Die RC16-Motorräder sind standfest. Der ganze Auftritt verdient Respekt, obwohl das Team neu zusammengewürfelt wurde. Aber die Fahrbarkeit des Motors lässt zu wünschen übrig. Da ließe sich noch einige Zeit rausholen, meinen die Fahrer.
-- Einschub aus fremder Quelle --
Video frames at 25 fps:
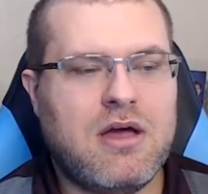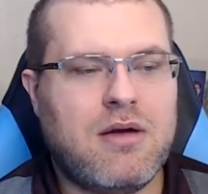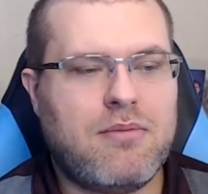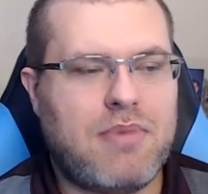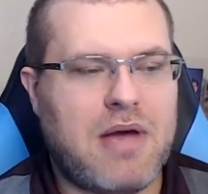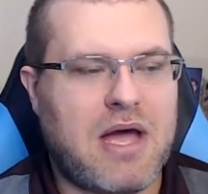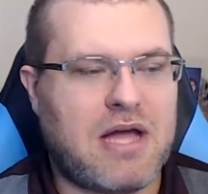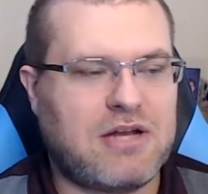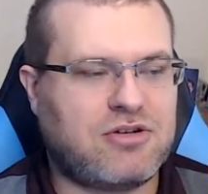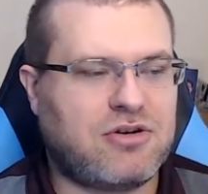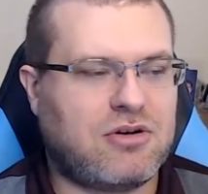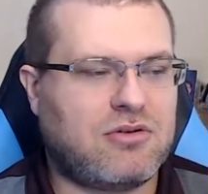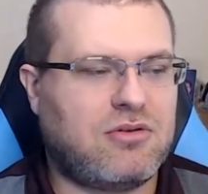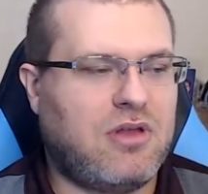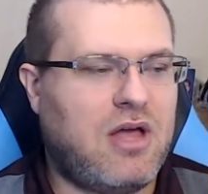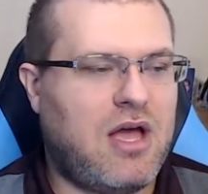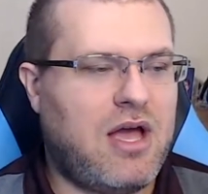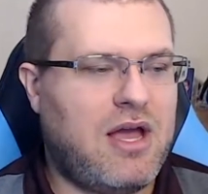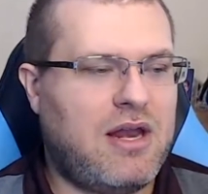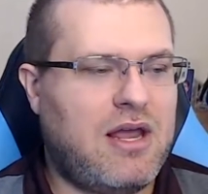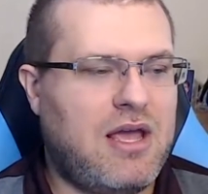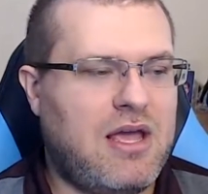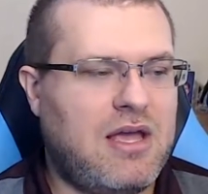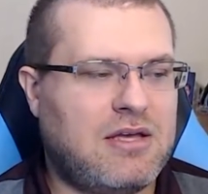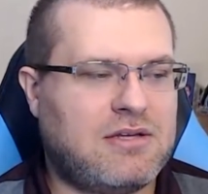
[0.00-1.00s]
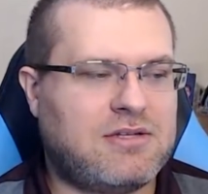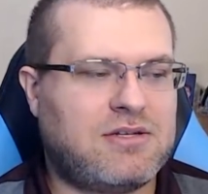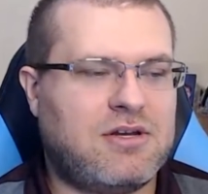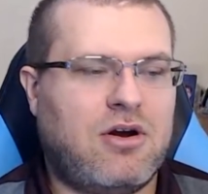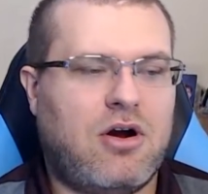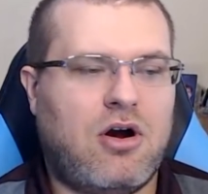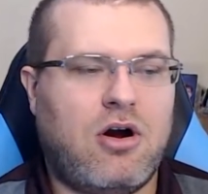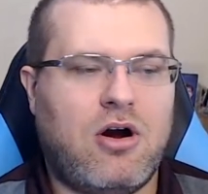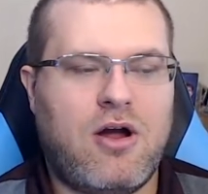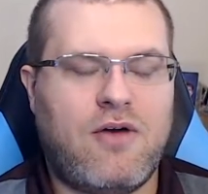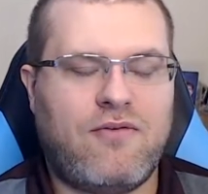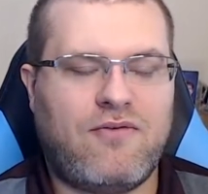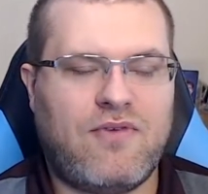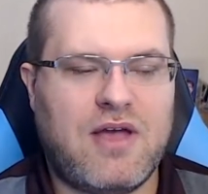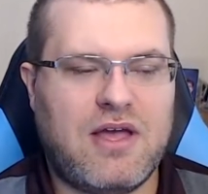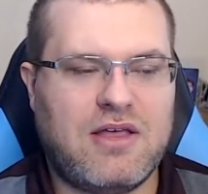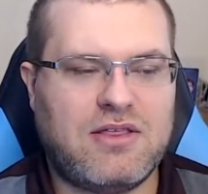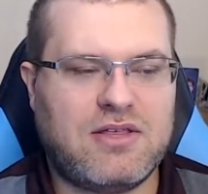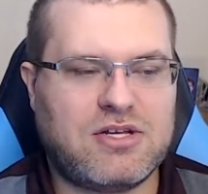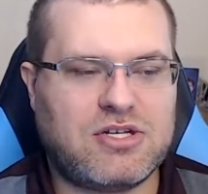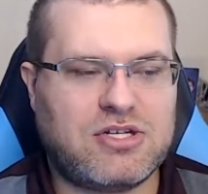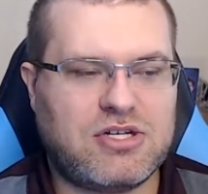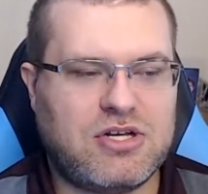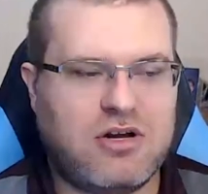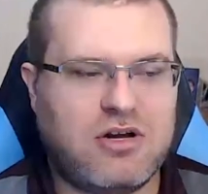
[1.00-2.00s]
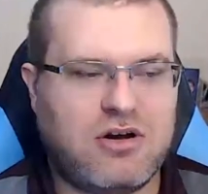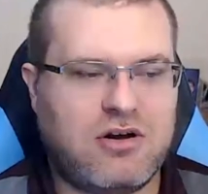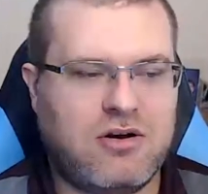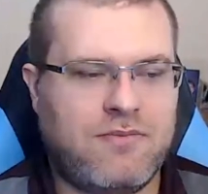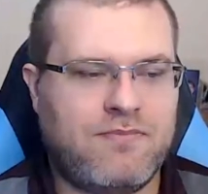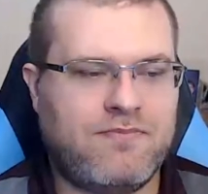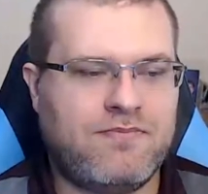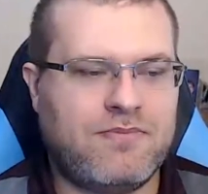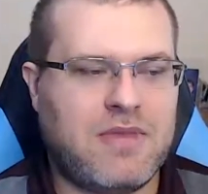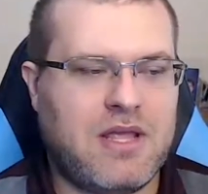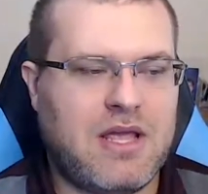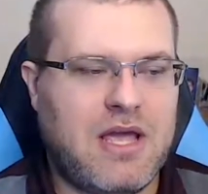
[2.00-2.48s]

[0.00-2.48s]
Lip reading: Patrick Laine is an RFA this year.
Ja, jetzt müssen wir zuerst einmal genießen, was wir erreicht und gefunden haben und nicht jeden Tag jammern, was noch alles fehlt.
Wir treten jetzt in der höchsten Liga des Motorradrennsports an und bewegen uns da 1,5 Sekunden von der absoluten Spitze weg. Da muss ich einfach sagen, die Mannschaft zuhause und das Team an der Strecke haben eine Wahnsinnsleistung abgeliefert.
Es macht jetzt keinen Sinn, jede Woche über einen zu starken Motor zu jammern, denn wir werden diesen Motor noch eine Weile haben. Wir müssen also schauen, dass wir aus dem Paket, das wir jetzt haben, das Beste rausholen. Dann wird sich das Motorrad Schritt für Schritt verändern. Ich bin auch überzeugt, dass es sich dadurch verbessern wird.
Aber ganz so einfach ist es nicht, wenn man sagt, der Motor sei zu aggressiv, deshalb sei die Maschine schwer zu fahren. Denn komischerweise ist Pol Espargaró im nassen Training die ganze Zeit auf den Plätzen 4, 8 und 11 gefahren. Wenn nur der aggressive Motor schuld am Rückstand wäre, müsste das Motorrad ja im Regen unfahrbar sein. Das Motorrad hat mit Sicherheit auch ein paar ganz gute Eigenschaften.
Wir dürfen es uns nicht so einfach machen und sagen: Wir machen den Motor zahmer, dann sind wir vorne dabei.
Wir können aus dem jetzigen Paket noch viel rausholen.
Unsere Elektroniker haben in der Zeit vor dem Katar-GP bis jetzt schon extrem gute Arbeit geleistet. Das Motorrad hat sich dadurch sicher über die Elektronik verbessert.
Weil wir von Woche zu Woche besser verstehen, wie viel Unterstützung der Fahrer durch die Elektronik möchte und wo der Fahrer selber das Heft in der Hand halten möchte.

Pol Espargaró hat am Freitag in Argentinien auch sehr deutlich über das starke Wackeln der KTM gejammert. Liegt das dann an einer Kombination der neuen WP Suspension mit dem giftigen Motor?

Wenn ich jetzt mal zusammenzähle, wie viele namhafte Werksfahrer im Rennen gestürzt sind, dann muss ich sagen – diese Motorräder haben am Sonntag auch ein bisschen gewackelt.
Das Eis, auf dem man sich in der MotoGP bewegt, ist dünn.
Wir haben einen Rückstand von ziemlich genau 1,5 Sekunden.
Das ist die Summe von Chassis, Fahrwerk, Federbein, Gabel, Elektronik. Wir werden auf jedem Segment ein paar Zehntel liegenlassen.
Wir werden da jetzt nicht mit dem Finger zeigen und behaupten, es liegt mehr am Motor als am Fahrwerk oder an der Elektronik oder umgekehrt.
Wir werden sicherlich am ganzen Motorrad noch etwas zu verbessern haben.